Comptes rendus Sonya Yoncheva sur les traces de Callas
Comptes rendus

Sonya Yoncheva sur les traces de Callas

30/10/2018

Médée à Berlin

Staatsoper Unter den Linden, 7 octobre

Daniel Barenboim – qui d’autre ? – au pupitre, Andrea Breth, grande dame du théâtre allemand et habituée de la maison, à la mise en scène, et les débuts de Sonya Yoncheva dans le rôle-titre de Médée de Cherubini, présentée dans sa version originale française (Paris, 1797), avec dialogues parlés : l’affiche de la première nouvelle production du mandat de Matthias Schulz à la tête du Staatsoper Unter den Linden, alliait, avec une légitime ostentation, le prestige à l’audace. C’est un pétard mouillé. Principalement à cause d’une mise en scène indigente.

Une fois encore, le décor est censé tenir lieu d’argument dramaturgique. L’action est transposée dans un port franc, où sont entreposées, à l’abri du fisc, dans leurs caisses de bois clair, des œuvres d’art inestimables. La Toison d’or est l’une d’entre elles, que Jason s’apprête à céder à Créon, en échange de la main de Dircé. Médée a, dans ces conditions, plus d’une raison d’être en colère.

Mais encore ? Eh bien, rien, ou si peu. Comme si Andrea Breth s’était dérobée devant le mythe, plutôt que de l’affronter. Incapable d’en assumer la violence, que Krzysztof Warlikowski décuplait à Bruxelles, il y a dix ans, notamment par la force de dialogues réécrits dans une langue implacablement crue, elle prétend revenir aux alexandrins de François-Benoît Hoffman pour, en réalité, n’en conserver que des bribes de plus en plus éparses, au point de priver le troisième acte de cohérence dramatique.

La direction d’acteurs ? La caractérisation des personnages ? Une sorte de degré zéro, en costumes vaguement contemporains – sauf pour Néris, entièrement dissimulée sous un voile noir, et surtout Médée, madone africaine au visage tatoué de henné, bel et bien l’étrangère égarée dans un monde de trahison et d’hypocrisie, mais à laquelle ses gestes de grand oiseau de proie ne confèrent pas d’envergure tragique. Qu’importe, dès lors, que la représentation s’achève dans les flammes ! Il est trop tard pour allumer l’intérêt.
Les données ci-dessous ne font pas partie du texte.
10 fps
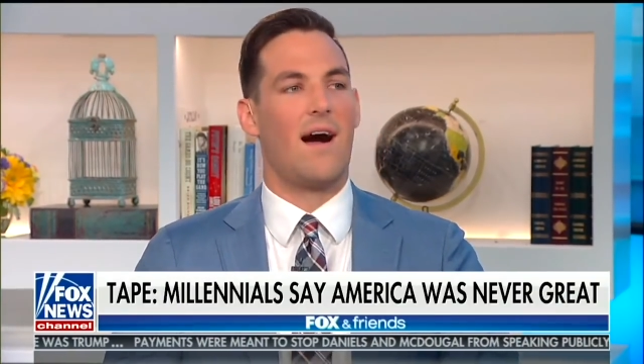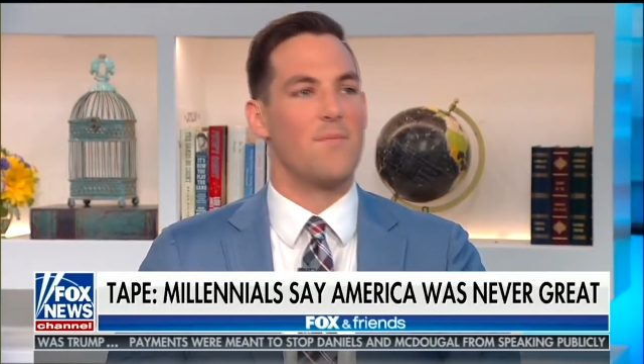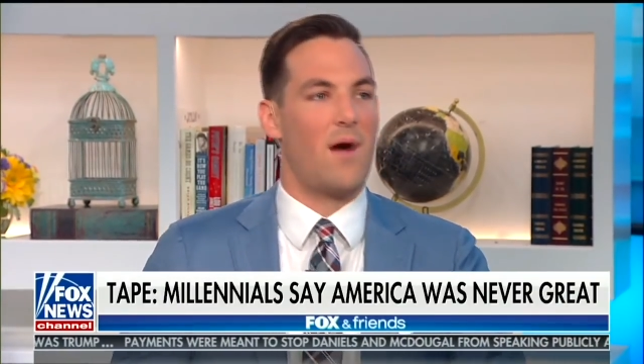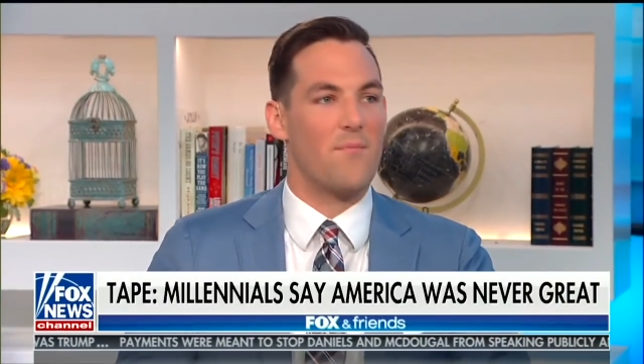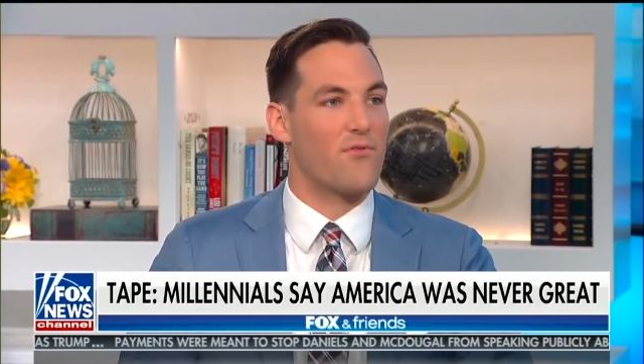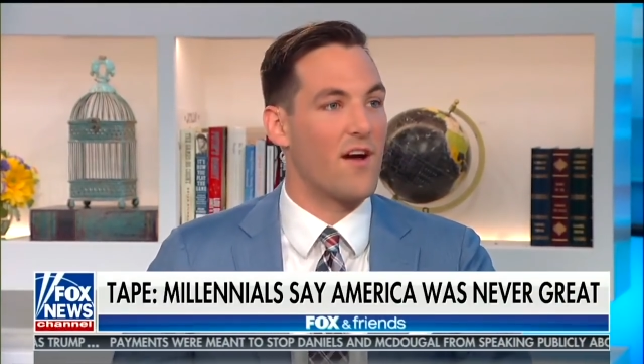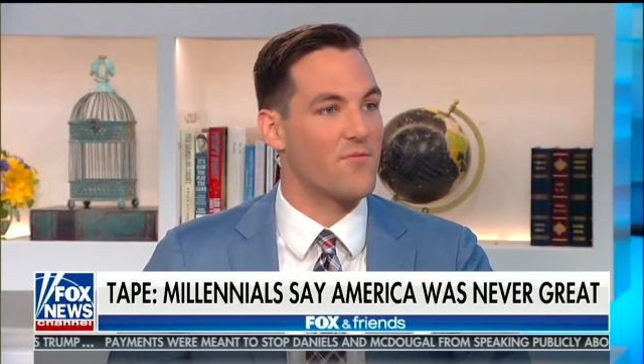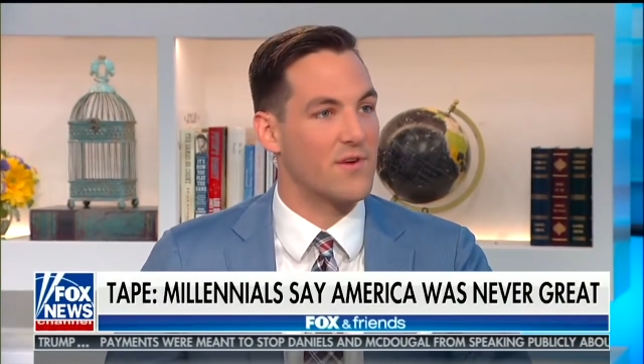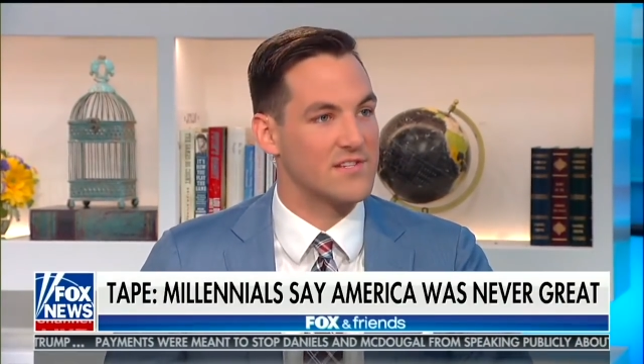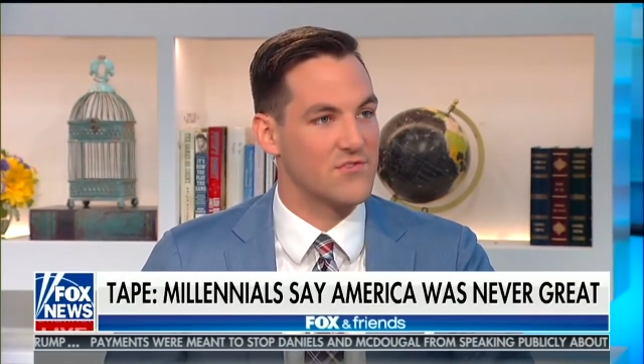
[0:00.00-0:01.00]
I'm proud
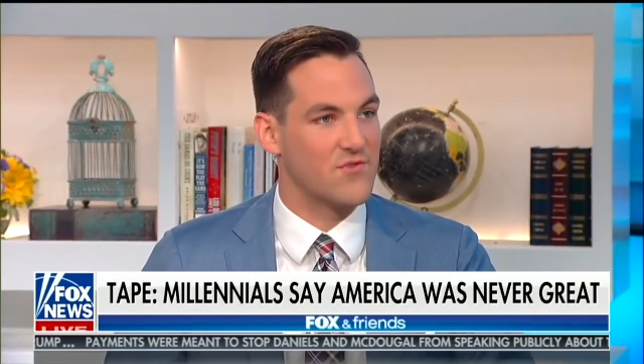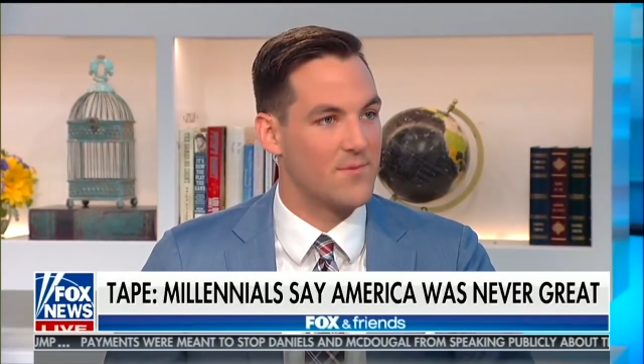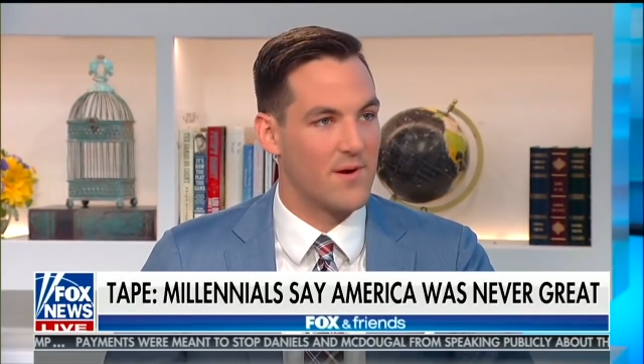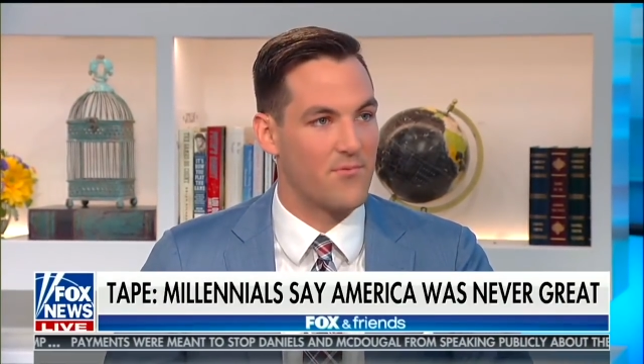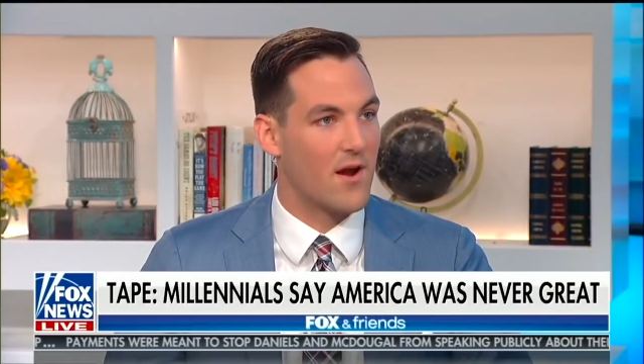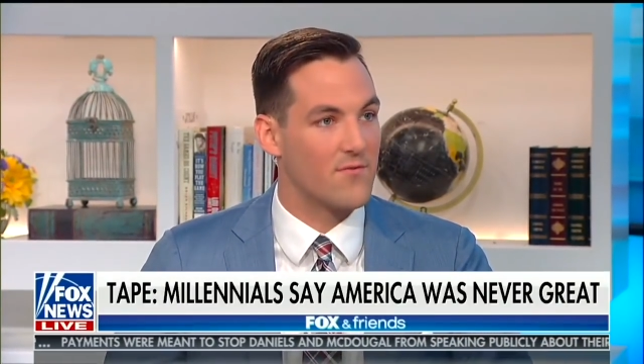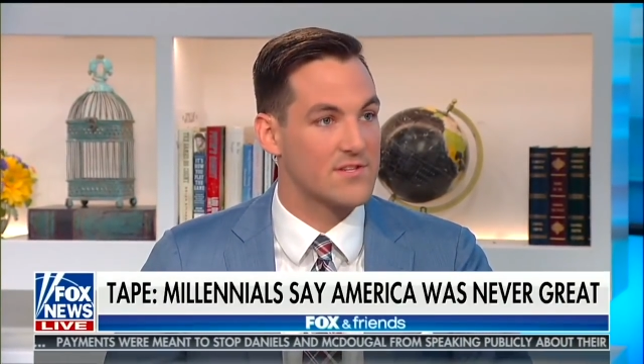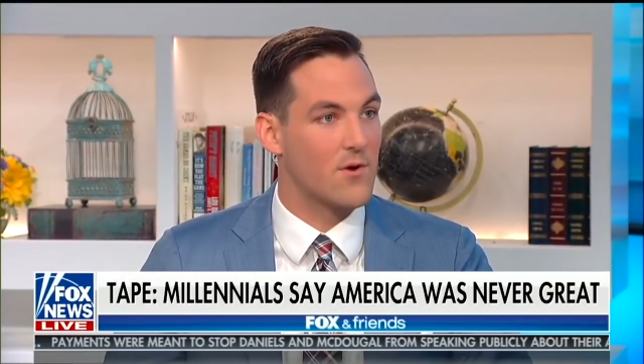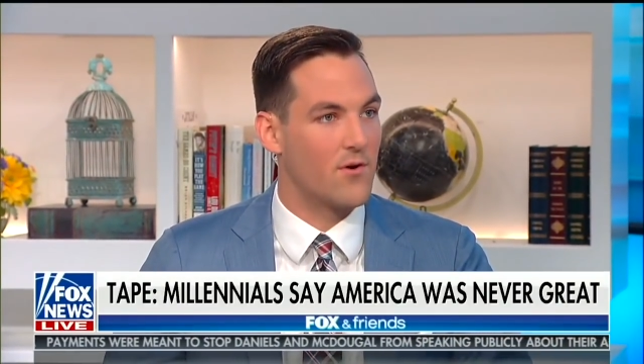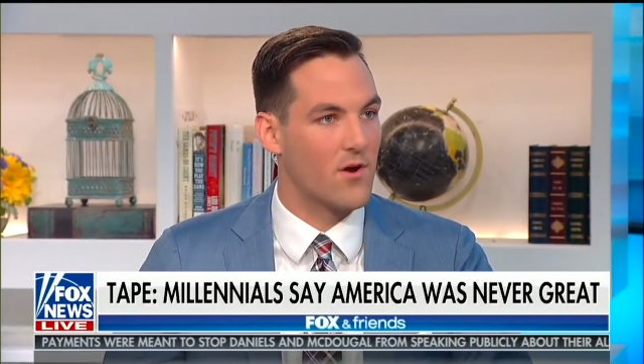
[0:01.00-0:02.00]
of President Trump. I'm proud of
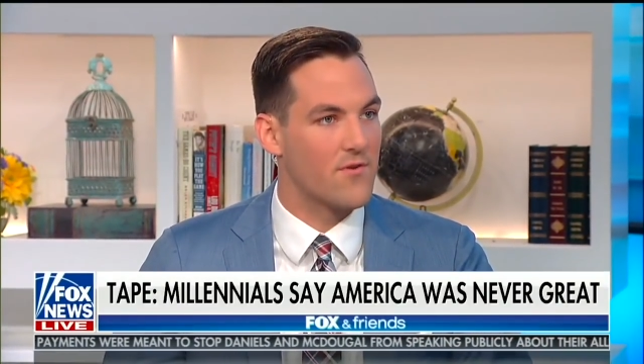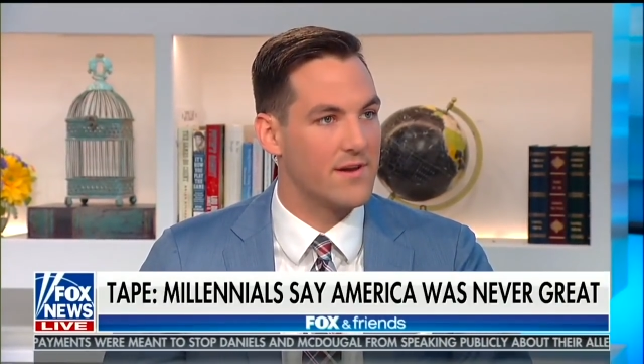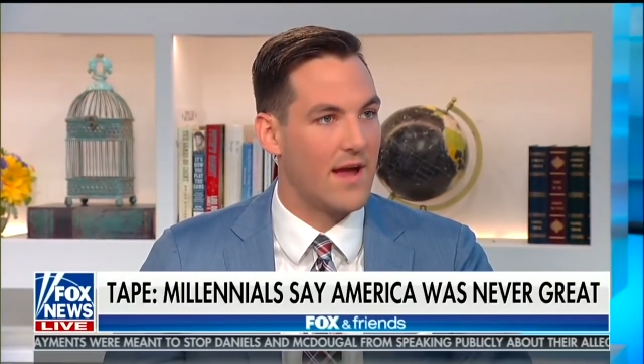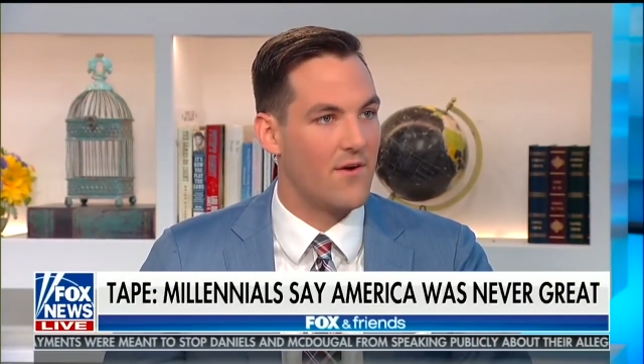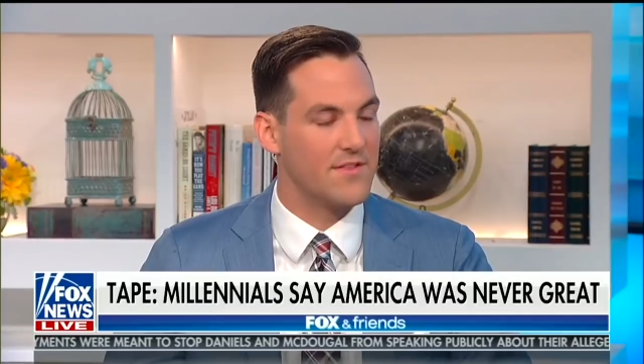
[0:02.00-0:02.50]
what's going on right now.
Dans la fosse, au contraire, la Staatskapelle Berlin dissipe les doutes sur la capacité de Daniel Barenboim à prendre en charge les fulgurances d’une écriture aux arêtes escarpées. Atteignant des sommets dans les pages symphoniques, l’orchestre bouillonne d’une rage beethovenienne.

Se transmet-elle pour autant au plateau ? Iain Paterson égare Créon dans un vibrato que Wagner, sans doute, atténue. Plutôt que de les résoudre, Dircé entretient les interrogations sur la nature et le potentiel vocaux d’Elsa Dreisig. Car si sa personnalité affirmée donne un relief inattendu à un air souvent réduit à sa dimension décorative, et si la lumière du timbre séduit, la technique achoppe sur les passages fleuris, où le registre supérieur atteint de criantes limites.

Mezzo caméléon, Marina Prudenskaya est un luxe pour Néris, se fondant dans les couleurs du basson de « Ah ! nos peines seront communes ». Charles Castronovo atteint en Jason une forme d’idéal, ténor sombre qui n’a cependant pas renié l’éclat, phrasant avec autant d’élégance que d’ardeur.

Mais tous, quels que soient leurs mérites – ainsi l’a voulu Cherubini –, demeurent dans l’ombre de Médée. Sonya Yoncheva y était d’autant plus attendue qu’elle y marche, une fois encore, sur les traces de Maria Callas. Plus que les accents, les inflexions, ce sont certaines intonations qui ravivent le souvenir de sa glorieuse aînée, la fragilité qui se fait jour dans une zone de passage instable, et des attaques écorchées. Mais l’aigu dardé, incandescent, cloue sur place, à l’image de l’instinct qui anime une ligne frémissante, jamais inhumaine – et grâce auquel la soprano bulgare se démarque d’emblée du maintien antique de l’inatteignable modèle.

Parce que Andrea Breth n’a pas su, pu, ou même voulu lui tracer un chemin, cette Médée se cherche encore, en équilibre précaire sur le fil de l’incarnation. Mais son cœur bat d’un authentique tempérament d’artiste, auquel un goût du risque affirmé, indifférent aux prophéties alarmistes, a d’ores et déjà ouvert la voie du firmament.